Yom Kippur

There isn’t as much to say about Yom Kippur compared to the other holidays. Most of the day is spent in synagogue, an experience that is pretty much the same in Israel as it is back in the United States. We also spend the day fasting, which is always a fun experience. Amazingly, it is the easiest fast of the year for us. We aren’t sure why, but that is how it always feels.

So what is there to say about Yom Kippur in Israel? The most amazing part of the holiday is the fact that there are absolutely no cars on the road for the entire 25 hours. Because of this, our friends refer to it as “National Bike Day” since throughout the holiday there are tons of people riding their bikes down the center of the road. It may seem silly to mention this since the roads of Jerusalem clear every week for Shabbat, but the truth is that they don’t. While there are significantly less cars on the roads on Shabbat and the other holidays, there are still quite a few. Given that we live in a big city in a busy area, it is very quiet on these days in comparison to normal weekdays, and while we can often cross the street without waiting for the lights, we still have to be careful. On Yom Kippur, everyone, and I mean everyone, agrees not to drive since there is no law against it. The roads are absolutely clear except for a few ambulances that drive around to make sure people are okay since they are fasting. They were especially worried this year because the temperature was somewhere in the 90s. At night, we walked in the middle of the street on our way home. Kids were shouting with delight as they rode bikes and scooters. It felt very strange to be walking in the middle of a street that is normally packed with traffic, so strange that we tended to walk toward the side of the street close to the sidewalk, even though it was completely unnecessary.

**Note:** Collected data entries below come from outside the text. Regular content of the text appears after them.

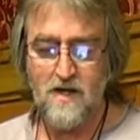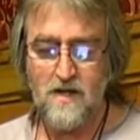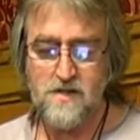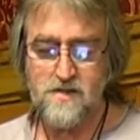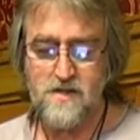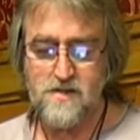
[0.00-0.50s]

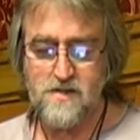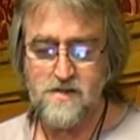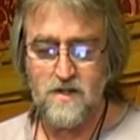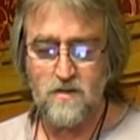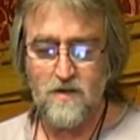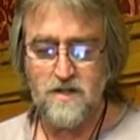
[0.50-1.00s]
says the
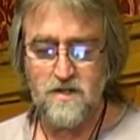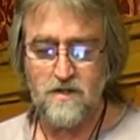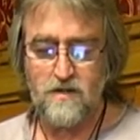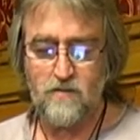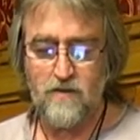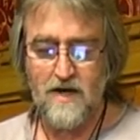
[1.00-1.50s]
situation
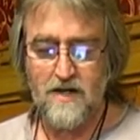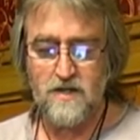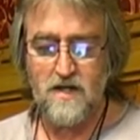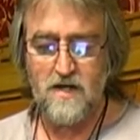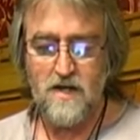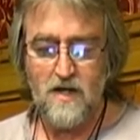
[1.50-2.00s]
at the
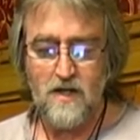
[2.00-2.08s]
reactor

Other than that, it was your typical Yom Kippur. Adam and I had our usual pre-fast dinner of meatballs and pasta to help us carbo-load before the fast. We tried to drink tons of water since we knew it was going to be very hot and dry. We stayed indoors as much as possible, which wasn’t too hard since services ran pretty much all day with only a two hour break. I left the morning service early to be with a friend who was put on bed rest for the fast since she is pregnant. It worked out because it is hard to have Adina in synagogue that long. She did wonderfully by the way…she slept most of services and ate whenever she was hungry. To her it was just a typical day! I did fast after consulting our rabbi. He told me that it is important to start the fast even if I couldn’t finish it. If I started to not feel well, I could eat or drink an ounce of something every seven minutes. If I continued to do that for a bit and still didn’t feel well, then I was supposed to break my fast since health is always more important. I was prepared to follow our rabbi’s advice, expecting to feel bad around noon on Yom Kippur day, but I continued to feel good straight until the end of the fast. Actually on our way home from synagogue after the fast ended, I felt like I could go a few more hours without food. Once we started eating, however, I remembered how wonderful food can be! My fasting didn’t seem to affect Adina…she was a bit fussier than usual the following day but that disappeared pretty quickly.

Yom Kippur gave us another opportunity to reflect on our year, our ourselves, and to remember how blessed we are. It was a very meaningful experience.